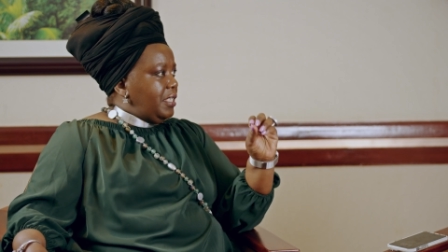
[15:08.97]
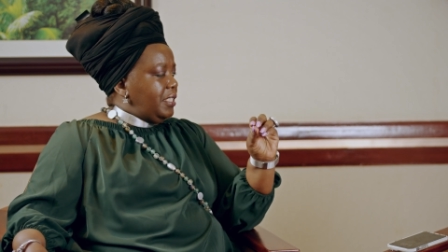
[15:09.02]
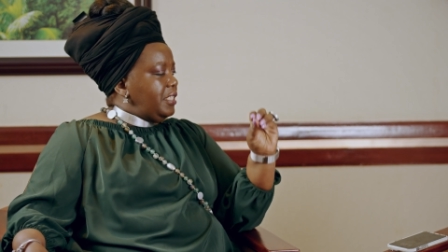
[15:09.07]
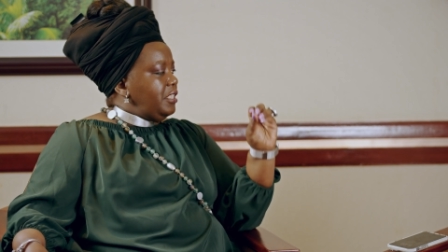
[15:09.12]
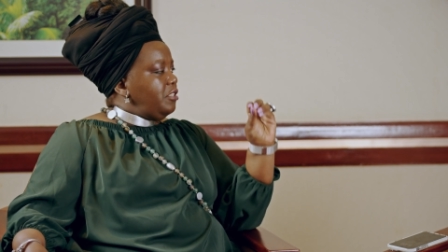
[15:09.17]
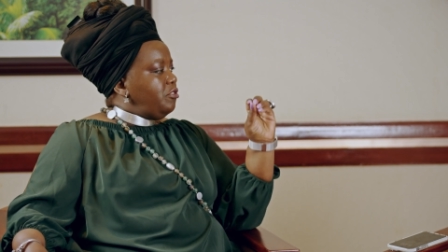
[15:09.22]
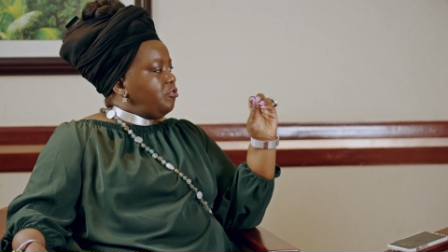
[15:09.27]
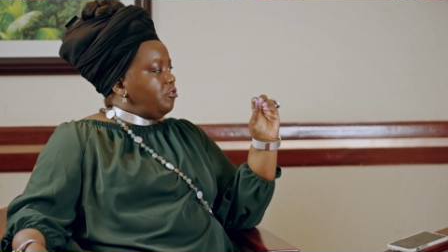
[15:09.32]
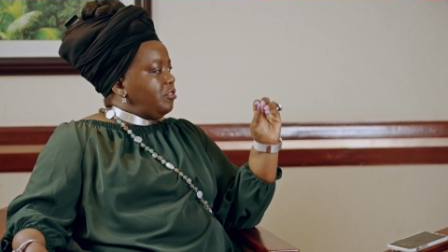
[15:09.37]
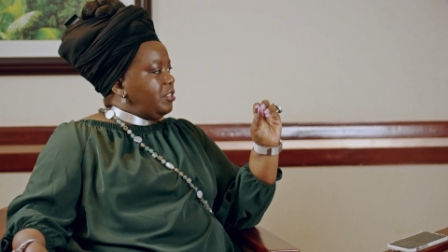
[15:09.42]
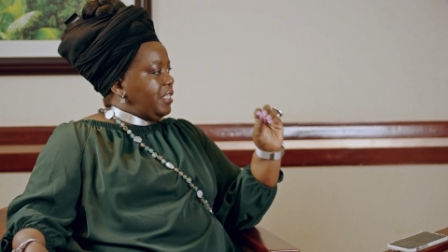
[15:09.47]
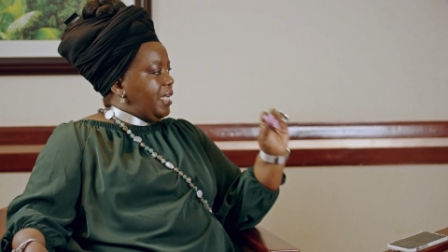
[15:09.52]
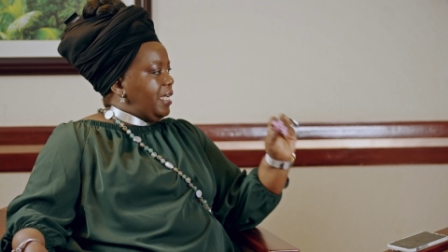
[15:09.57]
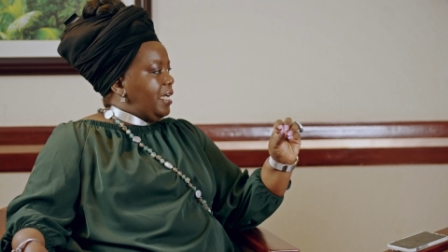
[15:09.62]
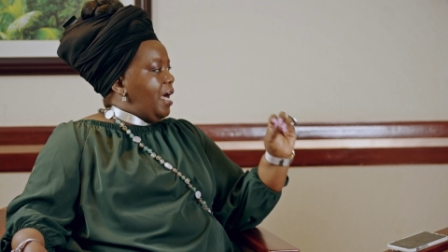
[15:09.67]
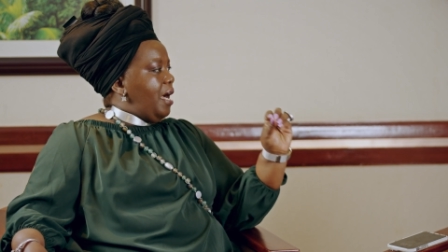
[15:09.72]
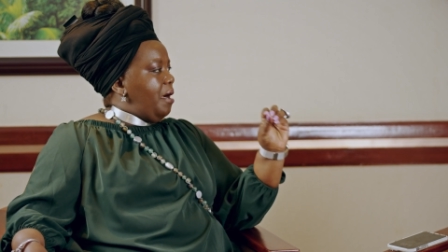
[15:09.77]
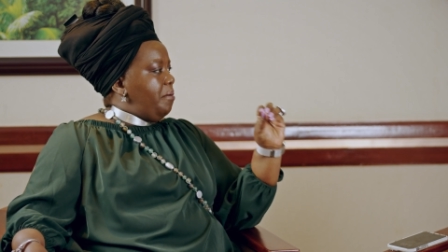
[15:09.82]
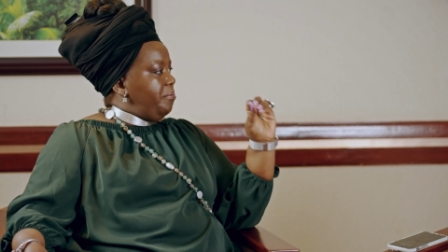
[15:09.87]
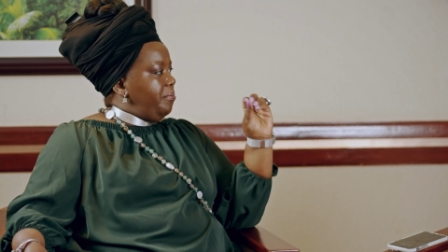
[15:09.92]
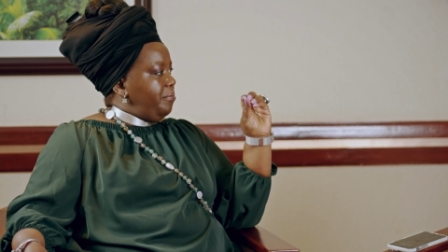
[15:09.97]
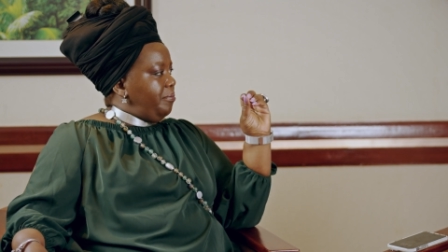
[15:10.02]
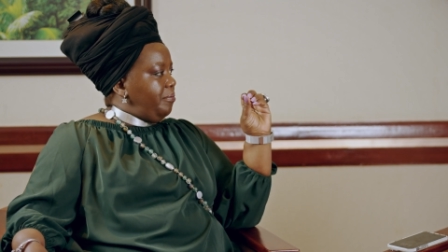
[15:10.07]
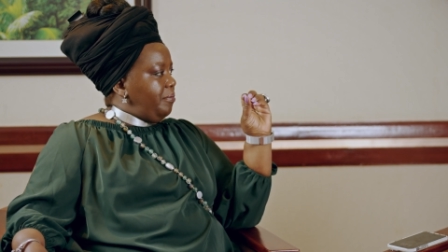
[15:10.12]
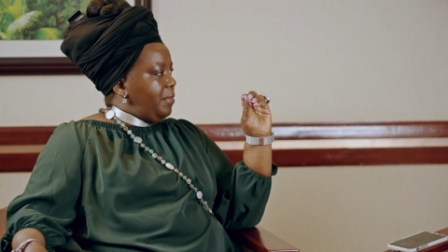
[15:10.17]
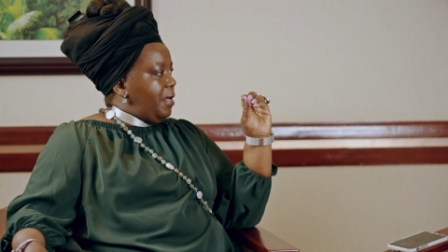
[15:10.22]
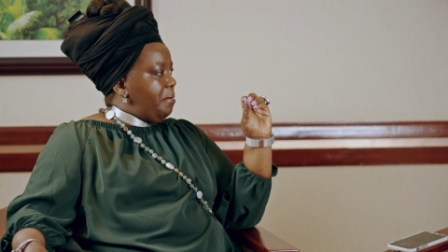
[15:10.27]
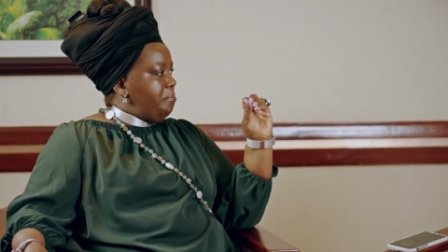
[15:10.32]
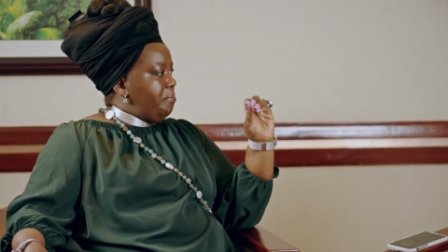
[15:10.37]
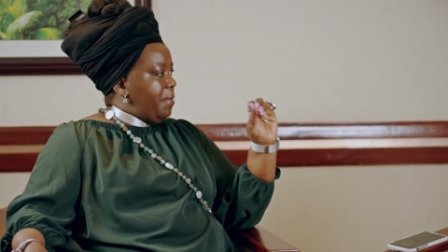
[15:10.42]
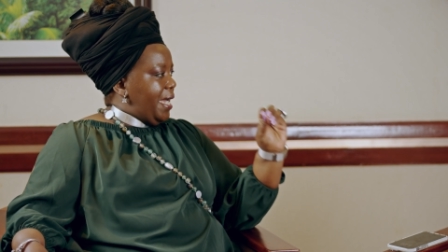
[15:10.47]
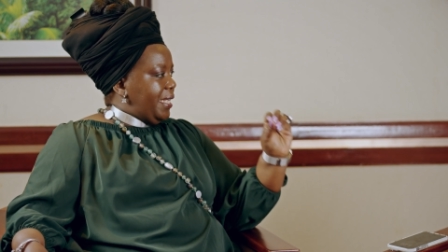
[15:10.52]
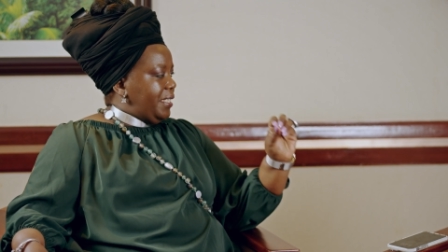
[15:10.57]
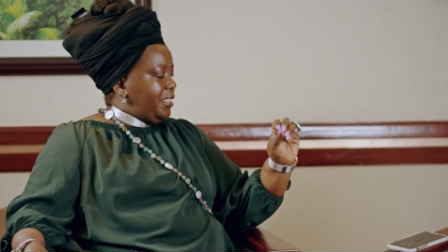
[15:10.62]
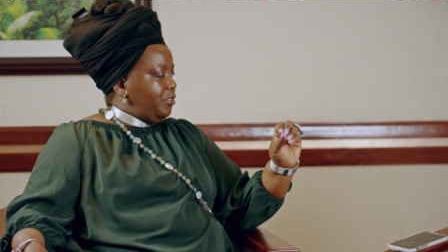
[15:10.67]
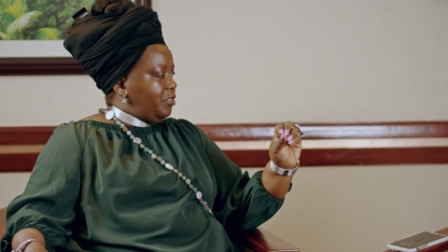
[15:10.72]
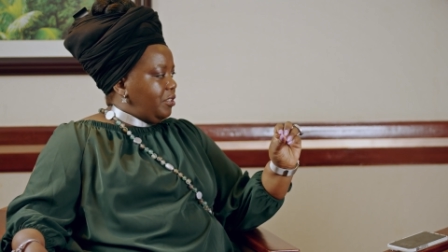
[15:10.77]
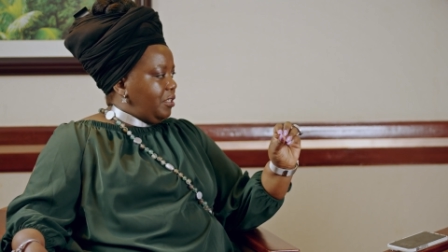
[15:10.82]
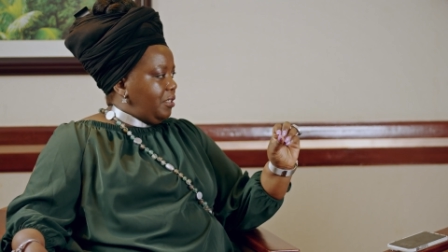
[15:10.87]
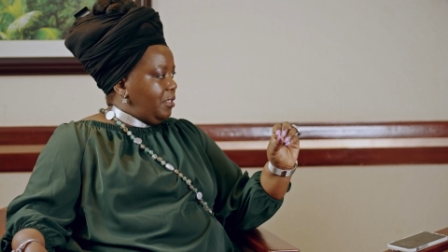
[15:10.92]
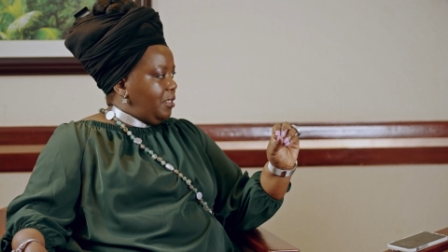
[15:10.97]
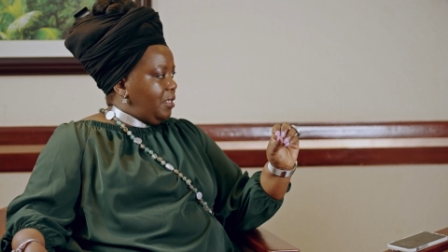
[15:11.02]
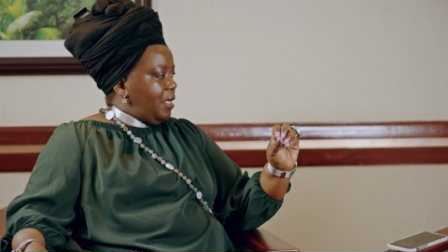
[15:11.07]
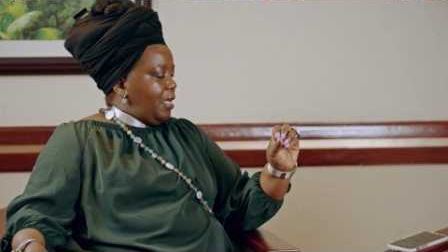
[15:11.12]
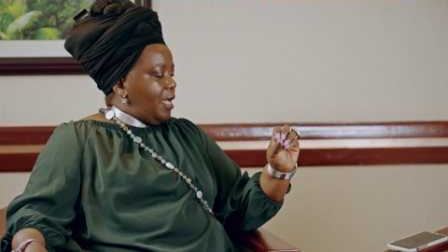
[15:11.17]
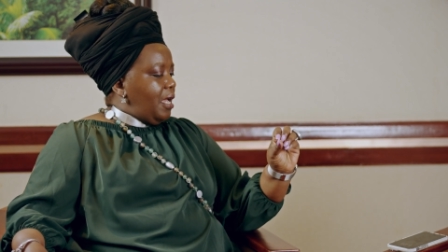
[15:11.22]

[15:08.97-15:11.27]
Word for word: needs to say I'm a manager.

============================================================

*PROBLEM DESCRIPTION:*
Please transcribe every entry exactly as written, leaving the pictures out.

*SOLUTION BELOW:*
[15:08.97]
[15:09.02]
[15:09.07]
[15:09.12]
[15:09.17]
[15:09.22]
[15:09.27]
[15:09.32]
[15:09.37]
[15:09.42]
[15:09.47]
[15:09.52]
[15:09.57]
[15:09.62]
[15:09.67]
[15:09.72]
[15:09.77]
[15:09.82]
[15:09.87]
[15:09.92]
[15:09.97]
[15:10.02]
[15:10.07]
[15:10.12]
[15:10.17]
[15:10.22]
[15:10.27]
[15:10.32]
[15:10.37]
[15:10.42]
[15:10.47]
[15:10.52]
[15:10.57]
[15:10.62]
[15:10.67]
[15:10.72]
[15:10.77]
[15:10.82]
[15:10.87]
[15:10.92]
[15:10.97]
[15:11.02]
[15:11.07]
[15:11.12]
[15:11.17]
[15:11.22]

[15:08.97-15:11.27]
Word for word: needs to say I'm a manager.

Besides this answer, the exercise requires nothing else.